For the study, researchers presented a group of eighth-grade students in Texas with an “expose-style” article framing junk food marketing as a manipulative practice waged on primarily young and poor consumers by profit-seeking corporations.

The following day, students who had read the article purchased less junk food in the cafeteria and tended to choose water instead of soda, according to a news release about the study from the University of Texas at Austin.

A similar, yet more interactive activity conducted with another set of eighth-graders also led to healthier food choices, when weighed against a control group, for the rest of the school year, a duration of three months.

“Most past interventions seemed to assume that alerting teenagers to the negative long-term health consequences of bad diets would be an effective way to motivate them to change their behavior,” said Christopher Bryan, an assistant professor at the University of Chicago who led the study, in the release. “That’s clearly a problematic assumption.

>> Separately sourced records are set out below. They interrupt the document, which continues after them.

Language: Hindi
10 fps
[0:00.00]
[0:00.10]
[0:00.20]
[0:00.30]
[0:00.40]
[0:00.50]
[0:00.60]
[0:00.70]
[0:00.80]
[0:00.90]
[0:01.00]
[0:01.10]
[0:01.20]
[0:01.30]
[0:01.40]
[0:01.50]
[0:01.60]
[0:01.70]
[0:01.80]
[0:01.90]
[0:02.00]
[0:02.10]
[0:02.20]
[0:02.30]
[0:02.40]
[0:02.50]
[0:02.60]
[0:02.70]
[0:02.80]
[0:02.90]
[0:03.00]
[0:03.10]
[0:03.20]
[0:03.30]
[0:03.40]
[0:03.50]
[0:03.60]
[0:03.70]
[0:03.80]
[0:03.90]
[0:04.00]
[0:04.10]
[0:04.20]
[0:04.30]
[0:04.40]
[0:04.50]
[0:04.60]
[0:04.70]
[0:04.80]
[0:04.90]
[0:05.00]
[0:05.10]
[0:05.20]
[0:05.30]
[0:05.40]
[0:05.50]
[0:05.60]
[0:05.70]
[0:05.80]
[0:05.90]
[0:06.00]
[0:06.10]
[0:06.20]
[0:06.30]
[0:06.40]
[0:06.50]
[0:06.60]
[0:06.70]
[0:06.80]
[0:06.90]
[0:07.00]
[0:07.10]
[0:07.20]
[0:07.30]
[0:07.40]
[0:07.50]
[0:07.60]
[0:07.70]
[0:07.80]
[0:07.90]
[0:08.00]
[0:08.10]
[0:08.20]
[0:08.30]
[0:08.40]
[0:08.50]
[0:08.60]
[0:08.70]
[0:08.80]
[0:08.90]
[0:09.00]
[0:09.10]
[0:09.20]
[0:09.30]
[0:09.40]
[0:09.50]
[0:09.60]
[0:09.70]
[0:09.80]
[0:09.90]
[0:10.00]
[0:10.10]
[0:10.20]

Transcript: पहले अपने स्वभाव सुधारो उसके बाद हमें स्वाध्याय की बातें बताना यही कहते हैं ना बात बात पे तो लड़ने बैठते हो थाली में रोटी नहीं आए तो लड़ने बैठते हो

We thought it could be the main reason why no one has been able to get teenagers to change their eating habits in a lasting way.”

Over the three months, boys who participated in the activity purchased unhealthy items 31% less often than those in the control group, who received traditional information about eating healthy.

The difference between the two groups was less pronounced among girls, an outcome that researchers hypothesized could be the result of the pressure on young women to be thin, a culture in which the more traditional information, which discussed calories, could also steer them away from junk food.